*** Opening of Records for this task ***

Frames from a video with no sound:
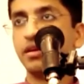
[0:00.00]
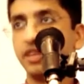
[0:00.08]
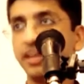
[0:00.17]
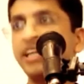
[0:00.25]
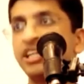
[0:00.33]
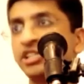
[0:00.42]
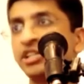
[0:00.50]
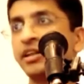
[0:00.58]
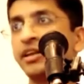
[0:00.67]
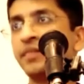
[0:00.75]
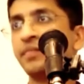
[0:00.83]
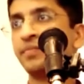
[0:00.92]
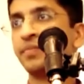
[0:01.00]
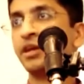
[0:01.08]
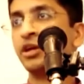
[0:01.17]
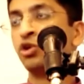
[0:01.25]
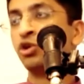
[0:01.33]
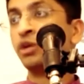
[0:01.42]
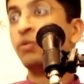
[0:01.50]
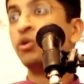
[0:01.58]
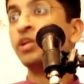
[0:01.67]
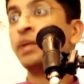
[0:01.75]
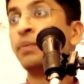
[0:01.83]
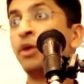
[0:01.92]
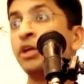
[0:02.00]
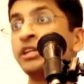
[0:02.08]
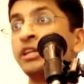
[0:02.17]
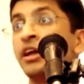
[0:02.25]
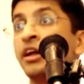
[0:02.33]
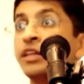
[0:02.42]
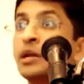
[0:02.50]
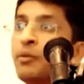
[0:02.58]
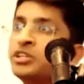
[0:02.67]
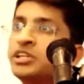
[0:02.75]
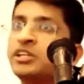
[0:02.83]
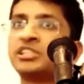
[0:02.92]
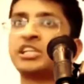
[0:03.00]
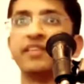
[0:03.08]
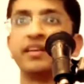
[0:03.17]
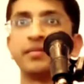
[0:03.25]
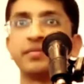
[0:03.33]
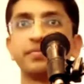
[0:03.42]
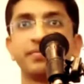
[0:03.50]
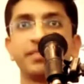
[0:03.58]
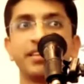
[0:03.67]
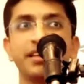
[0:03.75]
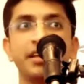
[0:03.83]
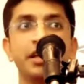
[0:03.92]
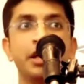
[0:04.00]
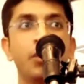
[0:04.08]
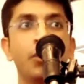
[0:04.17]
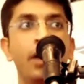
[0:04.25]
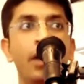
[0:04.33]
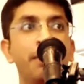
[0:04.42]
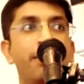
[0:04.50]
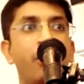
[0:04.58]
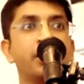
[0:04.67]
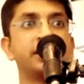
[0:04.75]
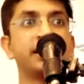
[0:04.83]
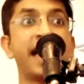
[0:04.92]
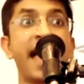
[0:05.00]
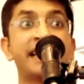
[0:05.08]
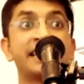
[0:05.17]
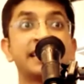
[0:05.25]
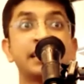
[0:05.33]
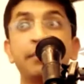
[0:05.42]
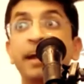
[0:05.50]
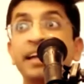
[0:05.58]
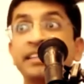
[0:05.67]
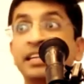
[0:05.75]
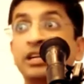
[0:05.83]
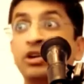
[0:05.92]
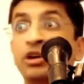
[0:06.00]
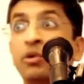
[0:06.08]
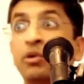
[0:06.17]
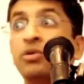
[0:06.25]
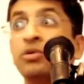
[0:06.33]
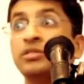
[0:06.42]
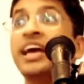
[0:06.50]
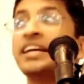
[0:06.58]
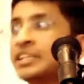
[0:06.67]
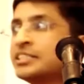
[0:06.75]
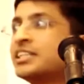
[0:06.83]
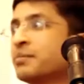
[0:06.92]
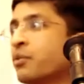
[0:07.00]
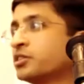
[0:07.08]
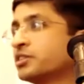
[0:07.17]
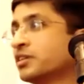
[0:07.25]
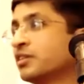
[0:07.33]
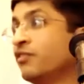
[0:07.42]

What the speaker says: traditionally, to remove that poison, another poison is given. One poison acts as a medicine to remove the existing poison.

*** Close of Records for this task ***

Repeat the records above exactly, without pictures.

### Written reply
Frames from a video with no sound:
[0:00.00]
[0:00.08]
[0:00.17]
[0:00.25]
[0:00.33]
[0:00.42]
[0:00.50]
[0:00.58]
[0:00.67]
[0:00.75]
[0:00.83]
[0:00.92]
[0:01.00]
[0:01.08]
[0:01.17]
[0:01.25]
[0:01.33]
[0:01.42]
[0:01.50]
[0:01.58]
[0:01.67]
[0:01.75]
[0:01.83]
[0:01.92]
[0:02.00]
[0:02.08]
[0:02.17]
[0:02.25]
[0:02.33]
[0:02.42]
[0:02.50]
[0:02.58]
[0:02.67]
[0:02.75]
[0:02.83]
[0:02.92]
[0:03.00]
[0:03.08]
[0:03.17]
[0:03.25]
[0:03.33]
[0:03.42]
[0:03.50]
[0:03.58]
[0:03.67]
[0:03.75]
[0:03.83]
[0:03.92]
[0:04.00]
[0:04.08]
[0:04.17]
[0:04.25]
[0:04.33]
[0:04.42]
[0:04.50]
[0:04.58]
[0:04.67]
[0:04.75]
[0:04.83]
[0:04.92]
[0:05.00]
[0:05.08]
[0:05.17]
[0:05.25]
[0:05.33]
[0:05.42]
[0:05.50]
[0:05.58]
[0:05.67]
[0:05.75]
[0:05.83]
[0:05.92]
[0:06.00]
[0:06.08]
[0:06.17]
[0:06.25]
[0:06.33]
[0:06.42]
[0:06.50]
[0:06.58]
[0:06.67]
[0:06.75]
[0:06.83]
[0:06.92]
[0:07.00]
[0:07.08]
[0:07.17]
[0:07.25]
[0:07.33]
[0:07.42]

What the speaker says: traditionally, to remove that poison, another poison is given. One poison acts as a medicine to remove the existing poison.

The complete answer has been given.